(Source records)
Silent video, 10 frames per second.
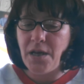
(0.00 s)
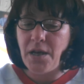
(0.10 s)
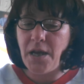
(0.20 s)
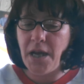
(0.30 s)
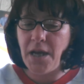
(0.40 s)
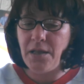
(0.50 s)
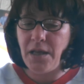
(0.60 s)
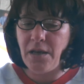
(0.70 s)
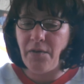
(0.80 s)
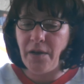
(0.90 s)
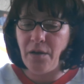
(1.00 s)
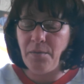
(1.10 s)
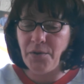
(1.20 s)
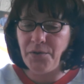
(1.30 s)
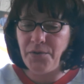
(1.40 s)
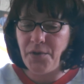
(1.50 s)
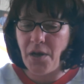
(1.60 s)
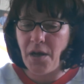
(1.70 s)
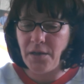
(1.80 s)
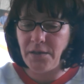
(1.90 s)
and the available
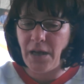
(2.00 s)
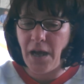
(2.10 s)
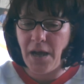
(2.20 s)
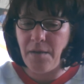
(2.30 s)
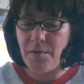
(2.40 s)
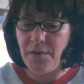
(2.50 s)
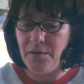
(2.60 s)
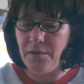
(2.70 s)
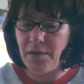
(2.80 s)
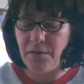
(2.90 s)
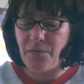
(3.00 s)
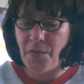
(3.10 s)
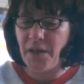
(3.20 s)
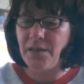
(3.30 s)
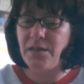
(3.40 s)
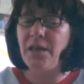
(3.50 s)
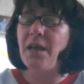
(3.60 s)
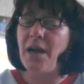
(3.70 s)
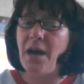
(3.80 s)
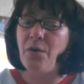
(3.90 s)
time and things to get
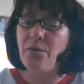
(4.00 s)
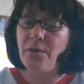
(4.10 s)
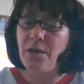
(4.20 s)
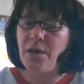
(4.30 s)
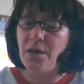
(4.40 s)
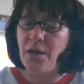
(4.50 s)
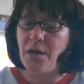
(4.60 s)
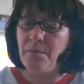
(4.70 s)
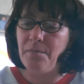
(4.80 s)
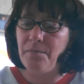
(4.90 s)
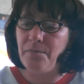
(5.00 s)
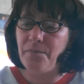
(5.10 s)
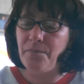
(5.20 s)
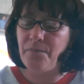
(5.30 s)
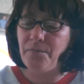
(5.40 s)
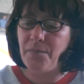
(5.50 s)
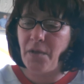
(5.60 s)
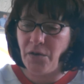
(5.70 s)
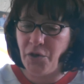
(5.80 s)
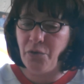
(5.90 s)
out and
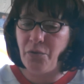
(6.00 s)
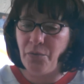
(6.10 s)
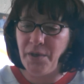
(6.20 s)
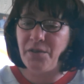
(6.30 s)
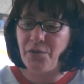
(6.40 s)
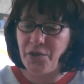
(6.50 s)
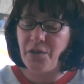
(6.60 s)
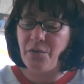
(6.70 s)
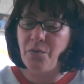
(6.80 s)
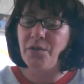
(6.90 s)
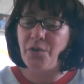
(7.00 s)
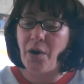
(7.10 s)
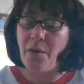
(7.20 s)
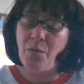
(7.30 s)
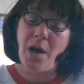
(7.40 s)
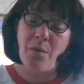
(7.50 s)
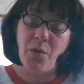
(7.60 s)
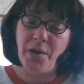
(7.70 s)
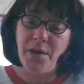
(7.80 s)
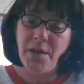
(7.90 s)
do the research in the woods, or I
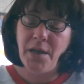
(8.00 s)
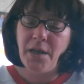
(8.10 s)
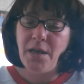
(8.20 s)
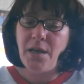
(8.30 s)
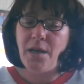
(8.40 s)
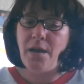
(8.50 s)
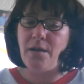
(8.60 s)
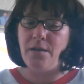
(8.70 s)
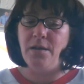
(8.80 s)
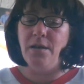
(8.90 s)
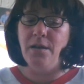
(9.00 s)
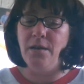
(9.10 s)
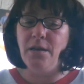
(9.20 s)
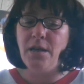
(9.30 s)
would. But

What is needed: Your answer must be an exact copy of every entry, with the pictures left out.

Exercise output:
Silent video, 10 frames per second.
(0.00 s)
(0.10 s)
(0.20 s)
(0.30 s)
(0.40 s)
(0.50 s)
(0.60 s)
(0.70 s)
(0.80 s)
(0.90 s)
(1.00 s)
(1.10 s)
(1.20 s)
(1.30 s)
(1.40 s)
(1.50 s)
(1.60 s)
(1.70 s)
(1.80 s)
(1.90 s)
and the available
(2.00 s)
(2.10 s)
(2.20 s)
(2.30 s)
(2.40 s)
(2.50 s)
(2.60 s)
(2.70 s)
(2.80 s)
(2.90 s)
(3.00 s)
(3.10 s)
(3.20 s)
(3.30 s)
(3.40 s)
(3.50 s)
(3.60 s)
(3.70 s)
(3.80 s)
(3.90 s)
time and things to get
(4.00 s)
(4.10 s)
(4.20 s)
(4.30 s)
(4.40 s)
(4.50 s)
(4.60 s)
(4.70 s)
(4.80 s)
(4.90 s)
(5.00 s)
(5.10 s)
(5.20 s)
(5.30 s)
(5.40 s)
(5.50 s)
(5.60 s)
(5.70 s)
(5.80 s)
(5.90 s)
out and
(6.00 s)
(6.10 s)
(6.20 s)
(6.30 s)
(6.40 s)
(6.50 s)
(6.60 s)
(6.70 s)
(6.80 s)
(6.90 s)
(7.00 s)
(7.10 s)
(7.20 s)
(7.30 s)
(7.40 s)
(7.50 s)
(7.60 s)
(7.70 s)
(7.80 s)
(7.90 s)
do the research in the woods, or I
(8.00 s)
(8.10 s)
(8.20 s)
(8.30 s)
(8.40 s)
(8.50 s)
(8.60 s)
(8.70 s)
(8.80 s)
(8.90 s)
(9.00 s)
(9.10 s)
(9.20 s)
(9.30 s)
would. But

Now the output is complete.